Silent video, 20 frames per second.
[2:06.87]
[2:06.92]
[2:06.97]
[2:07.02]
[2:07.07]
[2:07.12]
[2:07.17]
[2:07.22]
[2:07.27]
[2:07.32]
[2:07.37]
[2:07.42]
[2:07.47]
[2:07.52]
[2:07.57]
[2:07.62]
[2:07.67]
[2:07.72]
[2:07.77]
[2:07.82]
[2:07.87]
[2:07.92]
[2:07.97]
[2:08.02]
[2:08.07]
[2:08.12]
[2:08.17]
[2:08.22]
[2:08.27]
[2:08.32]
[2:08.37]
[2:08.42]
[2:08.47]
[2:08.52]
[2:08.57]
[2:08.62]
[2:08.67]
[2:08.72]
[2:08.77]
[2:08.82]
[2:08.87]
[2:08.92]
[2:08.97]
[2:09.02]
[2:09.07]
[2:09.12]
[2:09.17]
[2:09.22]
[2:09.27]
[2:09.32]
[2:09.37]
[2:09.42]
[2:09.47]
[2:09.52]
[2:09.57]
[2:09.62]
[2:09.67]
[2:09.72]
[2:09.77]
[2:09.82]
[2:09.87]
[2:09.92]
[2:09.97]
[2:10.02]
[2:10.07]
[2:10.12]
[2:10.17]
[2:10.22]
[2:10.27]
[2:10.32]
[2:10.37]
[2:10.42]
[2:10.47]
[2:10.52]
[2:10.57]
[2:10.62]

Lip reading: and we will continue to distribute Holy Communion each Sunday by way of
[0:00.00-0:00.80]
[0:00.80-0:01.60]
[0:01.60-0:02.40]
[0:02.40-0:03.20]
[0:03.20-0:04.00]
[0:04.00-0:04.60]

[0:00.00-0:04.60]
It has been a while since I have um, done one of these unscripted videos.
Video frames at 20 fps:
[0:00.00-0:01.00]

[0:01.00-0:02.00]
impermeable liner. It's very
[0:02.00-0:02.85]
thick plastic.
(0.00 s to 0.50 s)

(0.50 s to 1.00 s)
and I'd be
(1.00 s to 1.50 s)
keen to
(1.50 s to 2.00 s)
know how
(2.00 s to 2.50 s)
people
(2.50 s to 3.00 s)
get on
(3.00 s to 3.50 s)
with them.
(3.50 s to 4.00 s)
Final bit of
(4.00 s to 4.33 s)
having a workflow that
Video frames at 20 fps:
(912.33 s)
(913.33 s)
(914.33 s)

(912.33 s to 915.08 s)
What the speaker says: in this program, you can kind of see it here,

######

**Work instructions:** Could you reproduce all of the entries exactly as they appear?

**The completed task:**
Silent video, 20 frames per second.
[2:06.87]
[2:06.92]
[2:06.97]
[2:07.02]
[2:07.07]
[2:07.12]
[2:07.17]
[2:07.22]
[2:07.27]
[2:07.32]
[2:07.37]
[2:07.42]
[2:07.47]
[2:07.52]
[2:07.57]
[2:07.62]
[2:07.67]
[2:07.72]
[2:07.77]
[2:07.82]
[2:07.87]
[2:07.92]
[2:07.97]
[2:08.02]
[2:08.07]
[2:08.12]
[2:08.17]
[2:08.22]
[2:08.27]
[2:08.32]
[2:08.37]
[2:08.42]
[2:08.47]
[2:08.52]
[2:08.57]
[2:08.62]
[2:08.67]
[2:08.72]
[2:08.77]
[2:08.82]
[2:08.87]
[2:08.92]
[2:08.97]
[2:09.02]
[2:09.07]
[2:09.12]
[2:09.17]
[2:09.22]
[2:09.27]
[2:09.32]
[2:09.37]
[2:09.42]
[2:09.47]
[2:09.52]
[2:09.57]
[2:09.62]
[2:09.67]
[2:09.72]
[2:09.77]
[2:09.82]
[2:09.87]
[2:09.92]
[2:09.97]
[2:10.02]
[2:10.07]
[2:10.12]
[2:10.17]
[2:10.22]
[2:10.27]
[2:10.32]
[2:10.37]
[2:10.42]
[2:10.47]
[2:10.52]
[2:10.57]
[2:10.62]

Lip reading: and we will continue to distribute Holy Communion each Sunday by way of
[0:00.00-0:00.80]
[0:00.80-0:01.60]
[0:01.60-0:02.40]
[0:02.40-0:03.20]
[0:03.20-0:04.00]
[0:04.00-0:04.60]

[0:00.00-0:04.60]
It has been a while since I have um, done one of these unscripted videos.
Video frames at 20 fps:
[0:00.00-0:01.00]

[0:01.00-0:02.00]
impermeable liner. It's very
[0:02.00-0:02.85]
thick plastic.
(0.00 s to 0.50 s)

(0.50 s to 1.00 s)
and I'd be
(1.00 s to 1.50 s)
keen to
(1.50 s to 2.00 s)
know how
(2.00 s to 2.50 s)
people
(2.50 s to 3.00 s)
get on
(3.00 s to 3.50 s)
with them.
(3.50 s to 4.00 s)
Final bit of
(4.00 s to 4.33 s)
having a workflow that
Video frames at 20 fps:
(912.33 s)
(913.33 s)
(914.33 s)

(912.33 s to 915.08 s)
What the speaker says: in this program, you can kind of see it here,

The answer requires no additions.